Osteoporosis treatment with denosumab in routine clinical practice in Poland.

INTRODUCTION: The receptor activator for nuclear factor k B ligand (RANKL) inhibitor denosumab is approved for the treatment of osteoporosis in postmenopausal women and men at increased fracture risk. The objectives were to describe the characteristics of patients with osteoporosis initiating denosumab in Polish clinical practice and their clinical management during the first 12 months of denosumab treatment. MATERIAL AND METHODS: This prospective, observational study enrolled denosumab-naïve women and men in Poland with osteoporosis, who had received at least one denosumab injection in the 8 weeks prior to enrolment. Patients were enrolled from specialist osteoporosis treatment centres, and orthopaedic, rheumatological, and family doctor centres. Outcomes included patient characteristics, denosumab treatment patterns, bone mineral density (BMD), and fracture; all analyses were descriptive. RESULTS: The study enrolled 463 patients; most (96%) were women, aged ≥ 65 years (84%), with prior fractures (88%). Approximately two-thirds of the women had received prior osteoporosis therapy, with the main reasons for discontinuation being adverse events (75%) and lack of effect (73%). Across all patients, the most common reasons for prescribing denosumab were low bone mineral density (BMD/T-score) (93%) and history of osteoporotic fracture (78%).
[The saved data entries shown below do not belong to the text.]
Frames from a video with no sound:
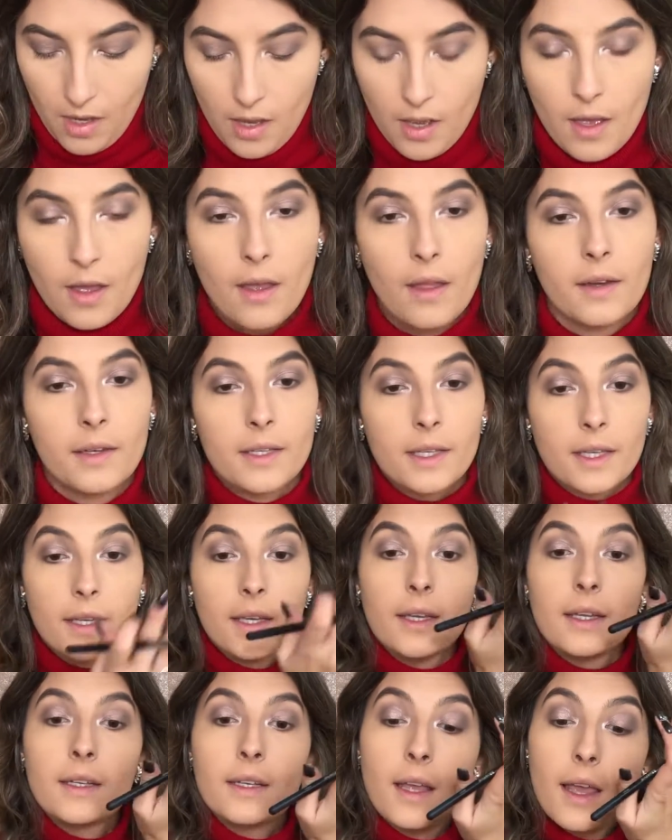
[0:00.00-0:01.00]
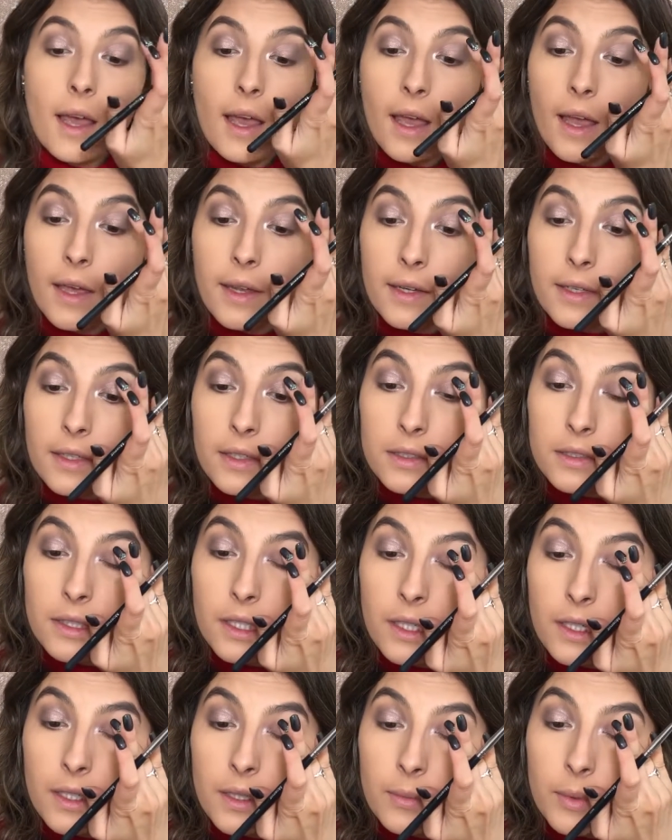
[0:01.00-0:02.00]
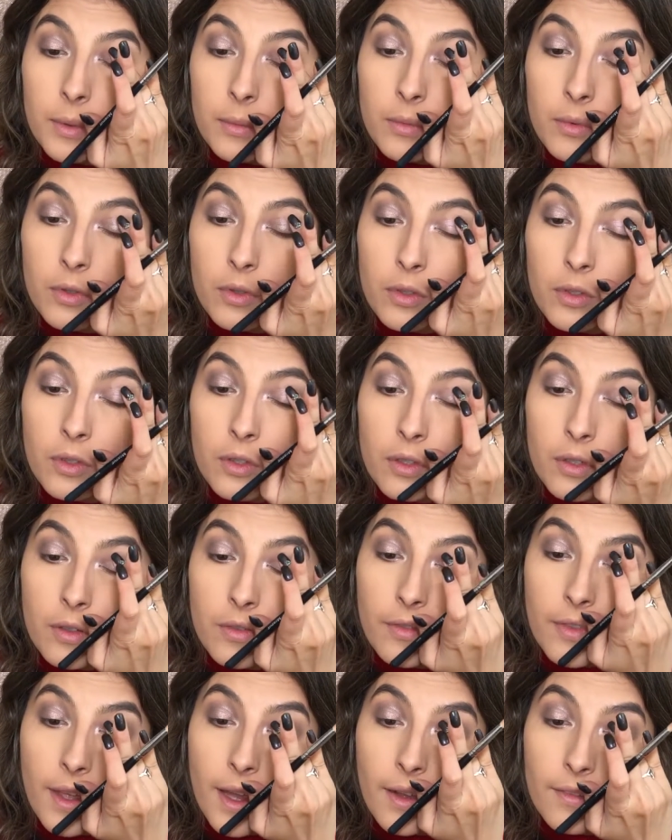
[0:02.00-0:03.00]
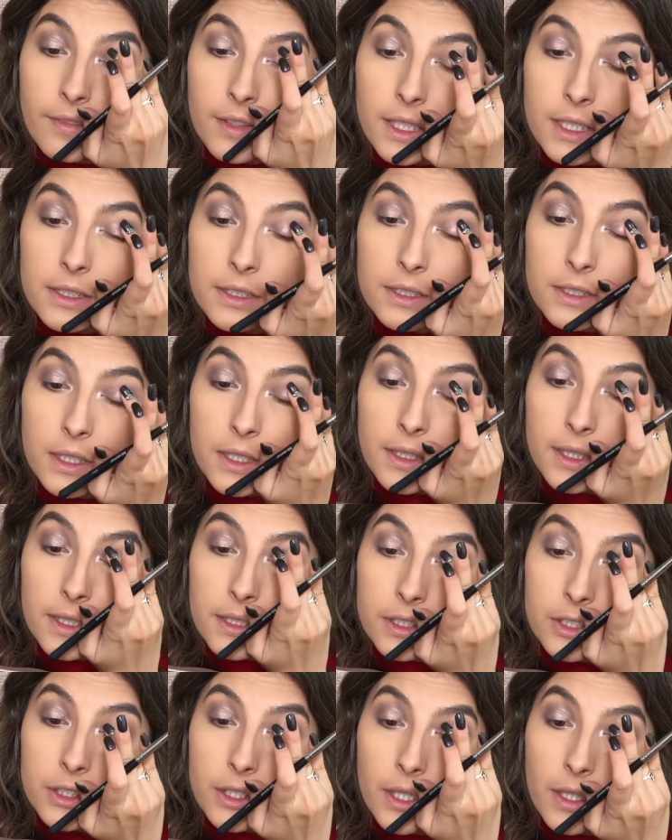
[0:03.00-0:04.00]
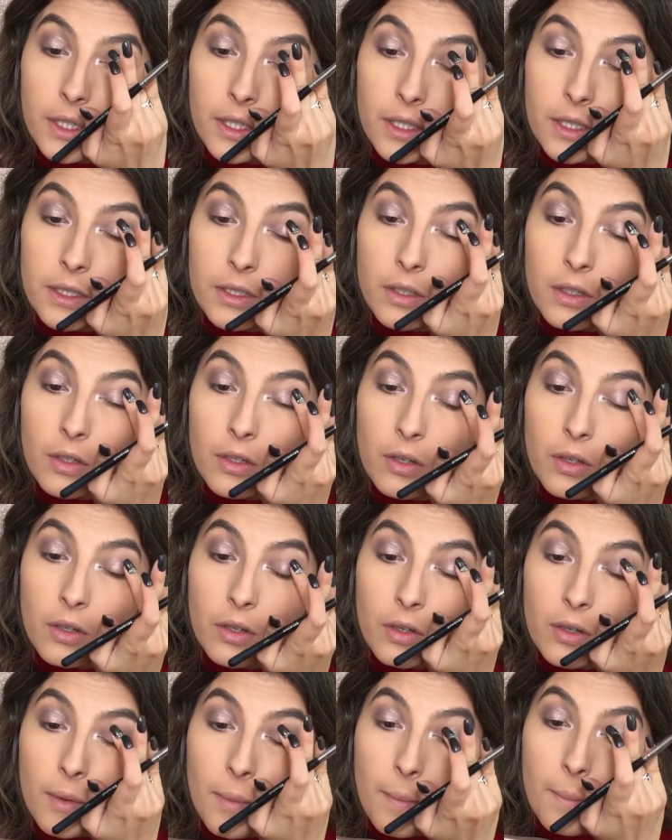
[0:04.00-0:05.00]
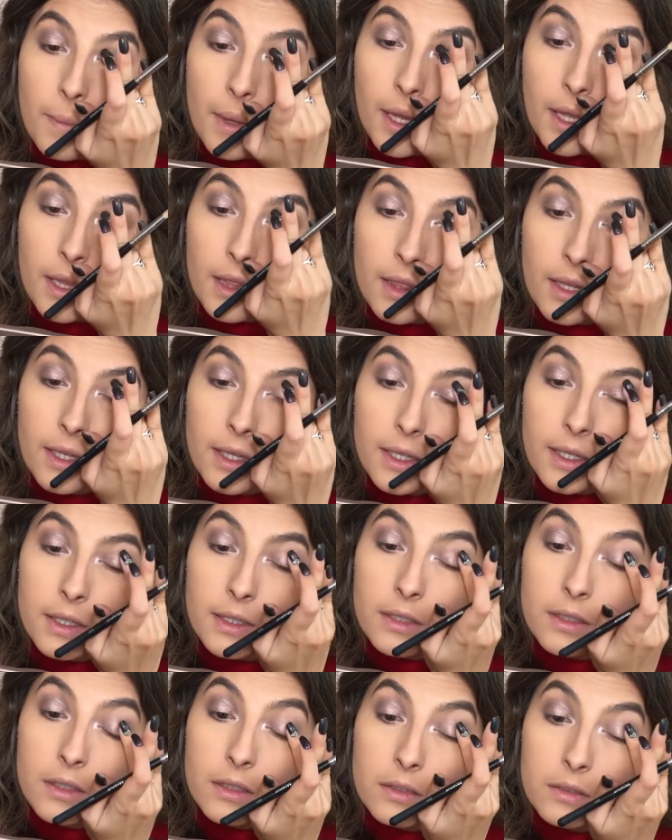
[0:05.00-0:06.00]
And then adding a tiny bit more of that Flexitarian shade on my lid.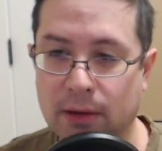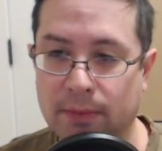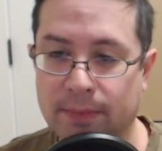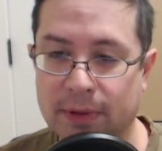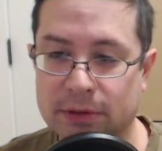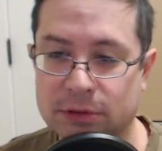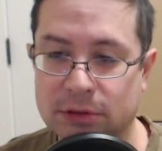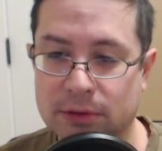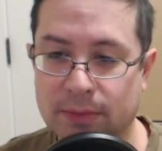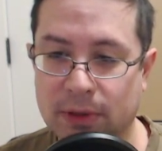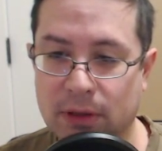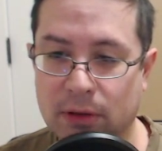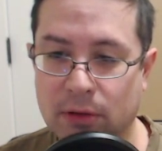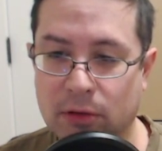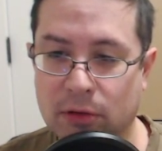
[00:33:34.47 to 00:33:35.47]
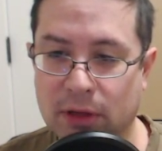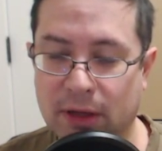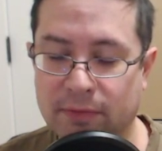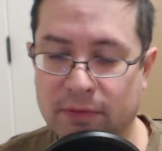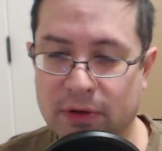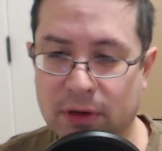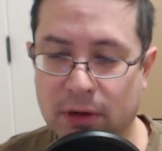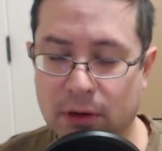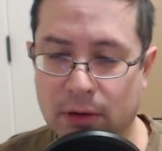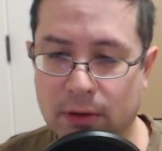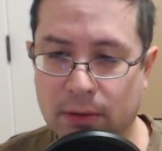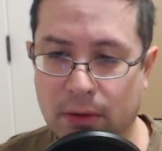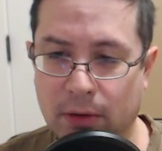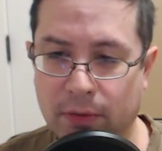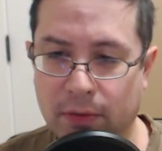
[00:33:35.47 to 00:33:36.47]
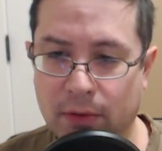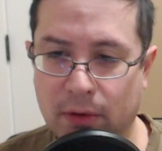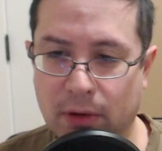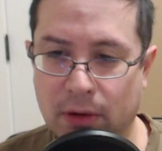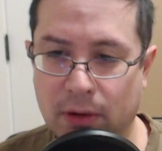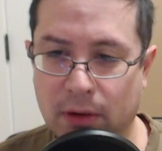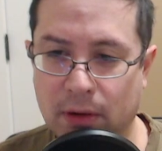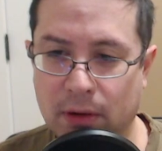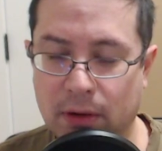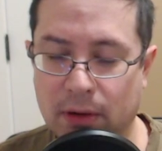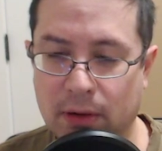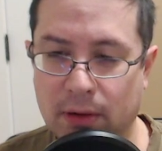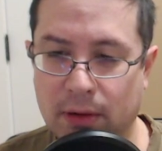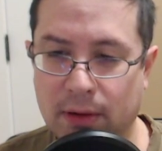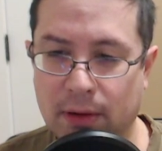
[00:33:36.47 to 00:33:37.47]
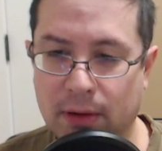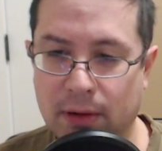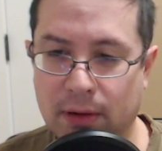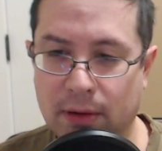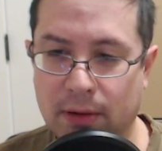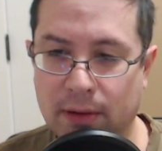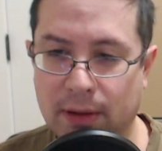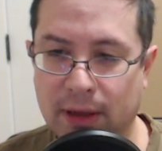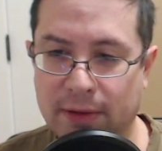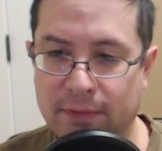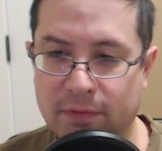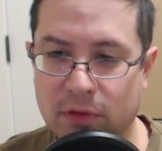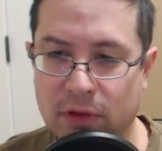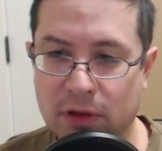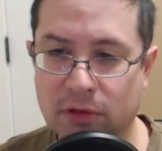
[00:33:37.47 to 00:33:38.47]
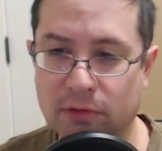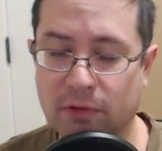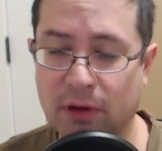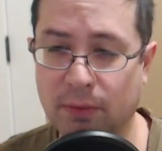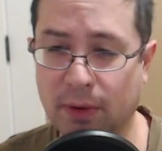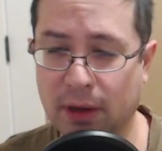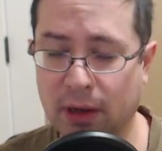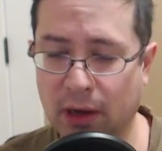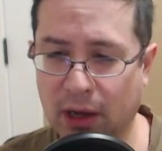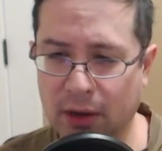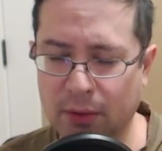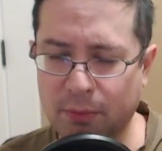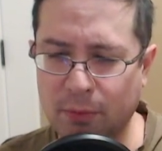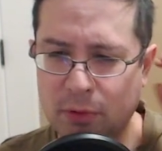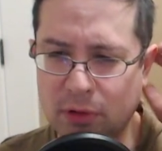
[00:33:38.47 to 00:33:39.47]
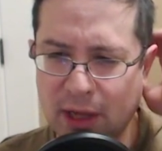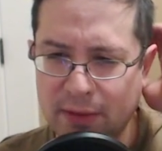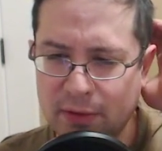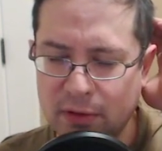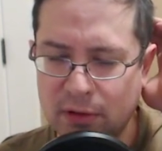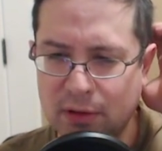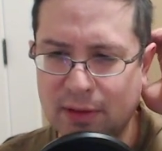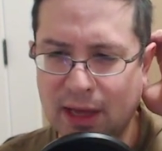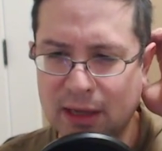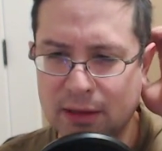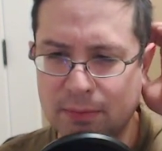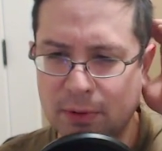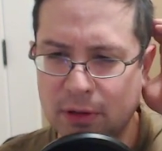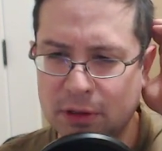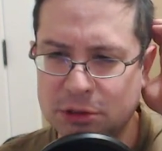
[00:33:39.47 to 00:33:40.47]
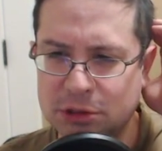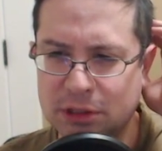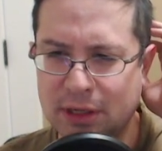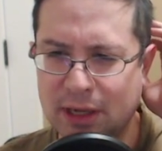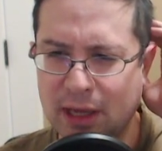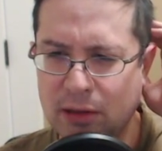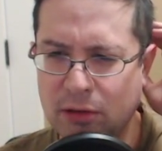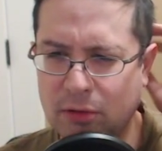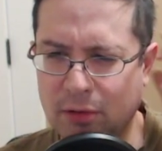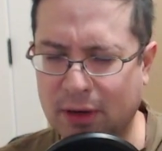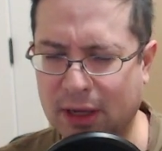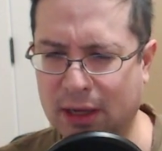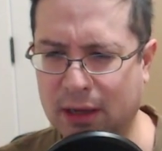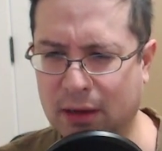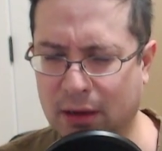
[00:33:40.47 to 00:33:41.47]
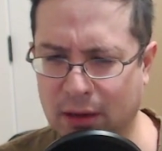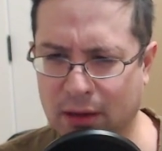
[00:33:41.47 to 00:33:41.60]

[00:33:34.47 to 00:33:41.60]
bishop e7 here, although f6 right away. I almost had this exact position yesterday,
Mean BMD at denosumab initiation ranged from T-score -3.00 (lumbar spine) to T-score -2.6 (total hip), and BMD increased by 2.8-6.2% at month 12. Most patients completed follow-up (86%) and were due to receive a third denosumab injection (81%). CONCLUSION: The article presents detailed sociodemographic and disease-related characteristics of patients who routinely implemented denosumab therapy. Most of them continued denosumab for at least 12 months, with increased BMD T-scores.